Work instructions:
Return the material below exactly, but only from the line with "[00:05:07.07]" through the line with "[00:05:08.07]", and without its pictures.

Data to use:
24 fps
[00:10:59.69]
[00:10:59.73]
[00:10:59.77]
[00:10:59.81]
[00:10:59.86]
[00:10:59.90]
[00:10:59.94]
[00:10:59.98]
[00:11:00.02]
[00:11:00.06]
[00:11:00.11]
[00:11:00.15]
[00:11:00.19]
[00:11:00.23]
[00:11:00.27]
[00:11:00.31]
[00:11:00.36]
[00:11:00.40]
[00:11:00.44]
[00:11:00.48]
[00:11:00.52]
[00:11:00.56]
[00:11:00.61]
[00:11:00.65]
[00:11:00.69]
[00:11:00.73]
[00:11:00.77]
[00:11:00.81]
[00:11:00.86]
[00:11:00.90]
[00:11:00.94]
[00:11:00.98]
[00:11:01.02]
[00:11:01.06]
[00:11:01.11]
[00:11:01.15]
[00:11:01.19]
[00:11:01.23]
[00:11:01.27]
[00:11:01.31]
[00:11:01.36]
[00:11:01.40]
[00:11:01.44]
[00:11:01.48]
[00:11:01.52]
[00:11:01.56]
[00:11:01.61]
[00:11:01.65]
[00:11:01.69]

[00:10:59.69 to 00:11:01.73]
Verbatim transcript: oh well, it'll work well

--

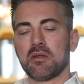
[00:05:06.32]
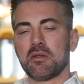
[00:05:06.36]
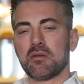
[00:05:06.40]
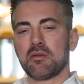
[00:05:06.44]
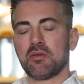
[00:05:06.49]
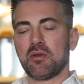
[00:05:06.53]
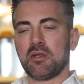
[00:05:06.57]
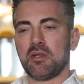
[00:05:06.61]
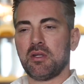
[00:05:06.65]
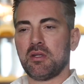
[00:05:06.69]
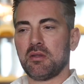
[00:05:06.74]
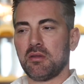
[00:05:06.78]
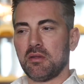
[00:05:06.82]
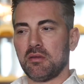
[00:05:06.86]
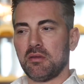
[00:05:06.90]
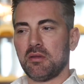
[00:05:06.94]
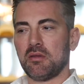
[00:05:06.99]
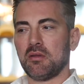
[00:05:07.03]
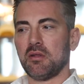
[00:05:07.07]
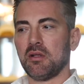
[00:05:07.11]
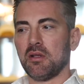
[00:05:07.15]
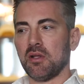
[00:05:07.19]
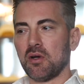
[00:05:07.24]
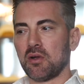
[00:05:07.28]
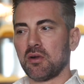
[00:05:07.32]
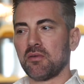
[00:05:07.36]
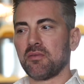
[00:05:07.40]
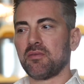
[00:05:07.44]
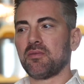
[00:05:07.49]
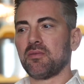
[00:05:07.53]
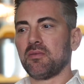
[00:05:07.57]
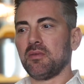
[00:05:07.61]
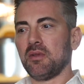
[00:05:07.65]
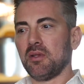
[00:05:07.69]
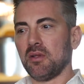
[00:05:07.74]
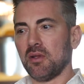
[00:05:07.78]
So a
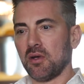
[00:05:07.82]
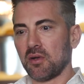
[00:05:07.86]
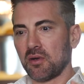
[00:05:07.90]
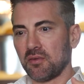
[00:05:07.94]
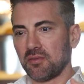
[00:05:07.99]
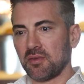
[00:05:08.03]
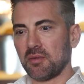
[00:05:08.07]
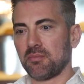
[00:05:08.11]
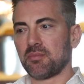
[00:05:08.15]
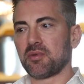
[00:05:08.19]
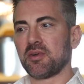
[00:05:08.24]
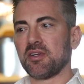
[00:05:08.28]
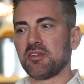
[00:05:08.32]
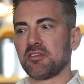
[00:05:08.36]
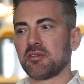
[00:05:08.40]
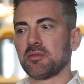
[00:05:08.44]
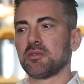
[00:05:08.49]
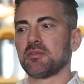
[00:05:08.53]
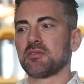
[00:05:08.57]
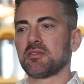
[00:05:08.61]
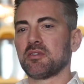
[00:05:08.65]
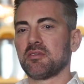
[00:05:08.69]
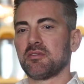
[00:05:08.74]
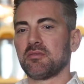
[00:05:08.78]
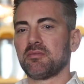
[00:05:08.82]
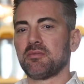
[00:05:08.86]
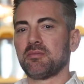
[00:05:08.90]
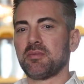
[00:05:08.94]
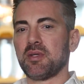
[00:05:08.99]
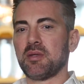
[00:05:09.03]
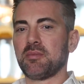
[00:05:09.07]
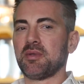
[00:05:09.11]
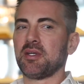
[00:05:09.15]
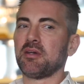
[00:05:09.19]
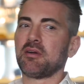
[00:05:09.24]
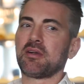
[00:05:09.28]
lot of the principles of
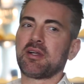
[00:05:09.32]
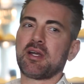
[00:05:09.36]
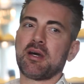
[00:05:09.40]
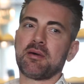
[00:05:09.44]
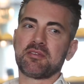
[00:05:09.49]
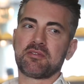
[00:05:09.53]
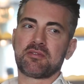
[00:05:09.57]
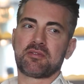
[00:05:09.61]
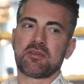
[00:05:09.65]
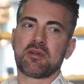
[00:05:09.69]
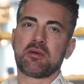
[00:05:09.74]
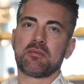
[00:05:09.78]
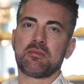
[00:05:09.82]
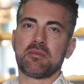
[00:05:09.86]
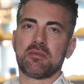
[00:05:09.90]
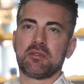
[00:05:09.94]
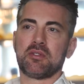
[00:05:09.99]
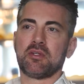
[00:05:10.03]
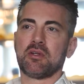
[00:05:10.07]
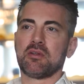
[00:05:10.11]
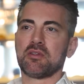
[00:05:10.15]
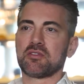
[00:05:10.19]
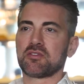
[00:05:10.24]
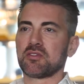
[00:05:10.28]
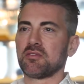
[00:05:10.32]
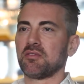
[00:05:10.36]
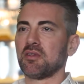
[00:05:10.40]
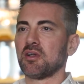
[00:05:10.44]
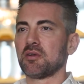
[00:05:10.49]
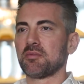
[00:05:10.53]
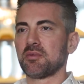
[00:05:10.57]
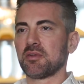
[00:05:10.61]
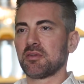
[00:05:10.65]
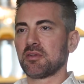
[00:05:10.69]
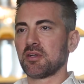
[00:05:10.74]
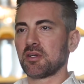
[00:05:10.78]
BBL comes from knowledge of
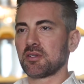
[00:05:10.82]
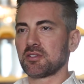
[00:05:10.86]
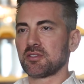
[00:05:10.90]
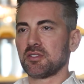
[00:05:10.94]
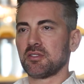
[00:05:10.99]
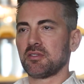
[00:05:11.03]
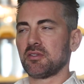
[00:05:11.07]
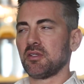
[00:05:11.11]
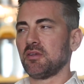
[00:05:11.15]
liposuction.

...

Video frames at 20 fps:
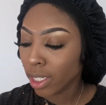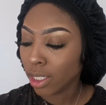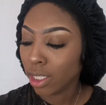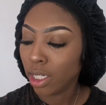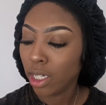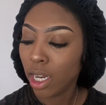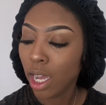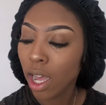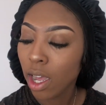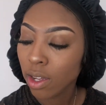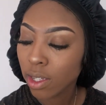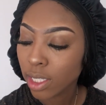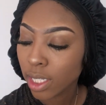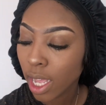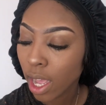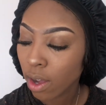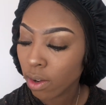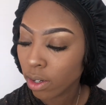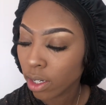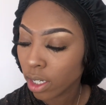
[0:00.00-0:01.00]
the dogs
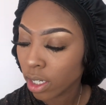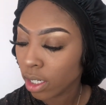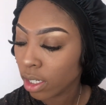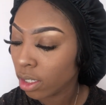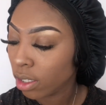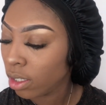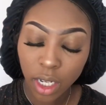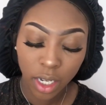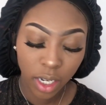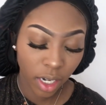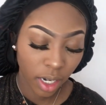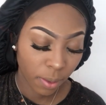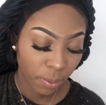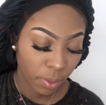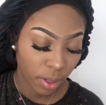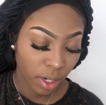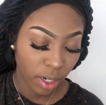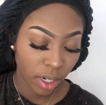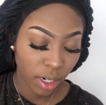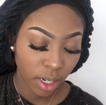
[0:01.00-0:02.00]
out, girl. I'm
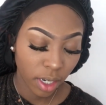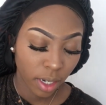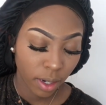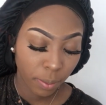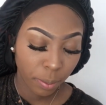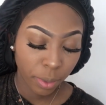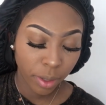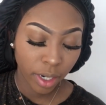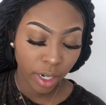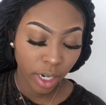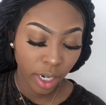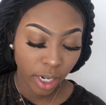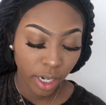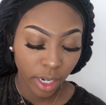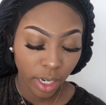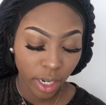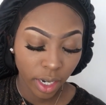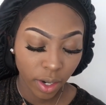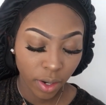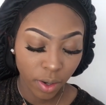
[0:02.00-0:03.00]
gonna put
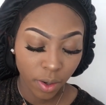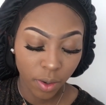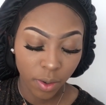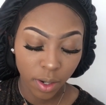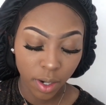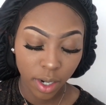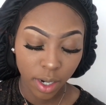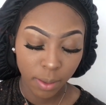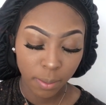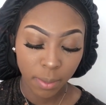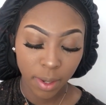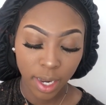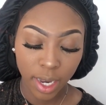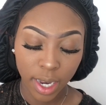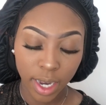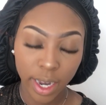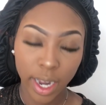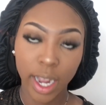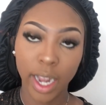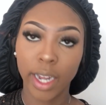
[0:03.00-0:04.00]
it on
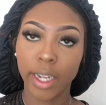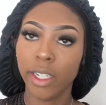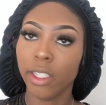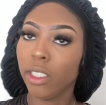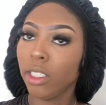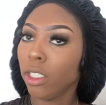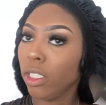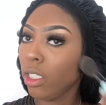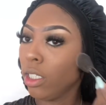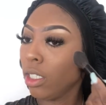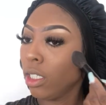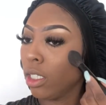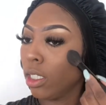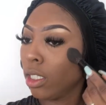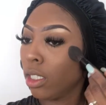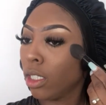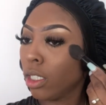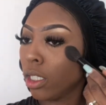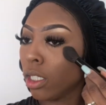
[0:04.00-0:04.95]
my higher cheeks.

Expected answer:
[00:05:07.07]
[00:05:07.11]
[00:05:07.15]
[00:05:07.19]
[00:05:07.24]
[00:05:07.28]
[00:05:07.32]
[00:05:07.36]
[00:05:07.40]
[00:05:07.44]
[00:05:07.49]
[00:05:07.53]
[00:05:07.57]
[00:05:07.61]
[00:05:07.65]
[00:05:07.69]
[00:05:07.74]
[00:05:07.78]
So a
[00:05:07.82]
[00:05:07.86]
[00:05:07.90]
[00:05:07.94]
[00:05:07.99]
[00:05:08.03]
[00:05:08.07]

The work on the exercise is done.